Brasil tem sete milhões de estudantes com dois ou mais anos de atraso escolar

Geral

Dos 35 milhões de estudantes matriculados no ensino fundamental e médio das redes públicas de ensino do Brasil, sete milhões possuem dois ou mais anos de atraso escolar. Ou seja, nada menos do que 20% das crianças e adolescentes que frequentam escolas públicas no País. Esses dados fazem parte do estudo “Panorama da distorção de idade-série no Brasil”, divulgado nesta quarta-feira (29/8) pelo Fundo das Nações Unidas para a Infância (Unicef). Por só considerar as redes públicas de ensino, os números do atraso podem ser ainda maior.

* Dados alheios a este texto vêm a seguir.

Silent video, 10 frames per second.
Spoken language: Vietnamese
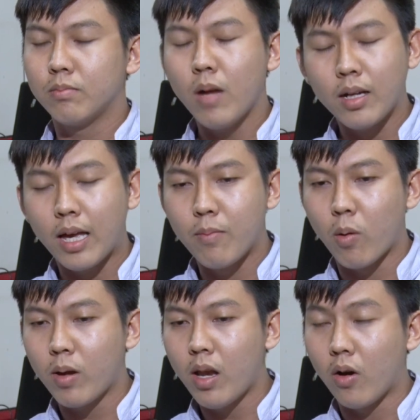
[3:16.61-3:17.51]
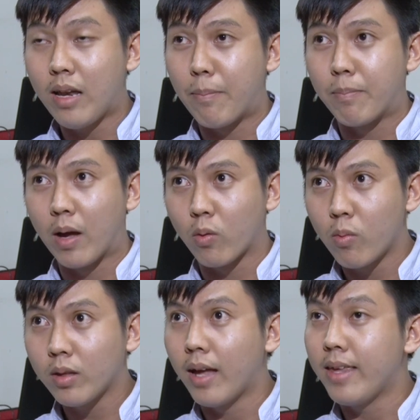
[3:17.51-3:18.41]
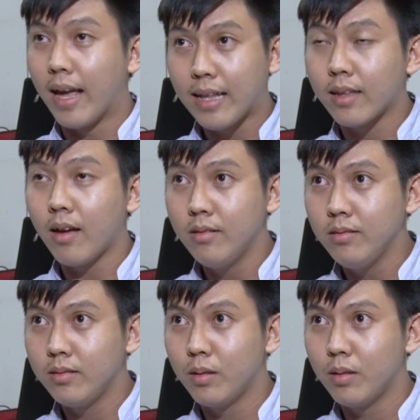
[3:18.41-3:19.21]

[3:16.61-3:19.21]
bất kỳ một cái lỗi lầm nào cũng có thể dễ tha thứ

Distorção idade-série no Brasil

Fundamental 1 – 1.713.6371.713.637
Fundamental 2 – 2.988.9682.988.968
Ensino Médio – 2.117.6732.117.673

* Os números só consideraram as redes públicas e estaduais

E, como esperado, as regiões que apresentaram os indicadores mais elevados foram o Norte e Nordeste, com 41% e 36% dos estudantes com atraso na vida escolar, respectivamente. De acordo com o Unicef, a partir do estudo foi possível identificar que no ensino médio mais de 2,2 milhões de adolescentes estão em situação de distorção idade-série (com atraso escolar), o que corresponde a 28% dos jovens dessa etapa. Este é o maior percentual de estudantes com dois ou mais anos de atraso escolar.

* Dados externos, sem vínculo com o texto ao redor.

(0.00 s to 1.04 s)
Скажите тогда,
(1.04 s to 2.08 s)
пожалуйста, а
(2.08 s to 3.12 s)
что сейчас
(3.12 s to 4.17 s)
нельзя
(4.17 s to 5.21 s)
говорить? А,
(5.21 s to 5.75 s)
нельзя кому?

As regiões brasileiras apresentaram de forma desigual a distorção de idade-série. Nas zonas urbanas, as populações indígenas e negras são as mais afetadas no que se refere à taxa de estudantes que estão com dois ou mais anos de atraso escolar: 12,6% são brancos, 9,4% são negros e 33,1% são indígenas.

Já na zona rural, o padrão da desigualdade é mais alarmante. Entre os negros e indígenas, a taxa de distorção é de 35,7% e 44,7%, respectivamente, mas entre os brancos fica em 18,2%. Em termos de gênero, ainda na zona rural, foi possível observar que a situação é mais grave no 6º ano, com 50% dos meninos e 30% das meninas matriculados em atraso escolar.

“Os mais afetados pelo atraso escolar são meninas e meninos vindos das camadas mais vulneráveis da população, já privados de outros direitos. Por isso, é urgente desenvolver estratégias específicas para alcançar esses diferentes grupos populacionais”, explica Florence Bauer, representante do Unicef no Brasil.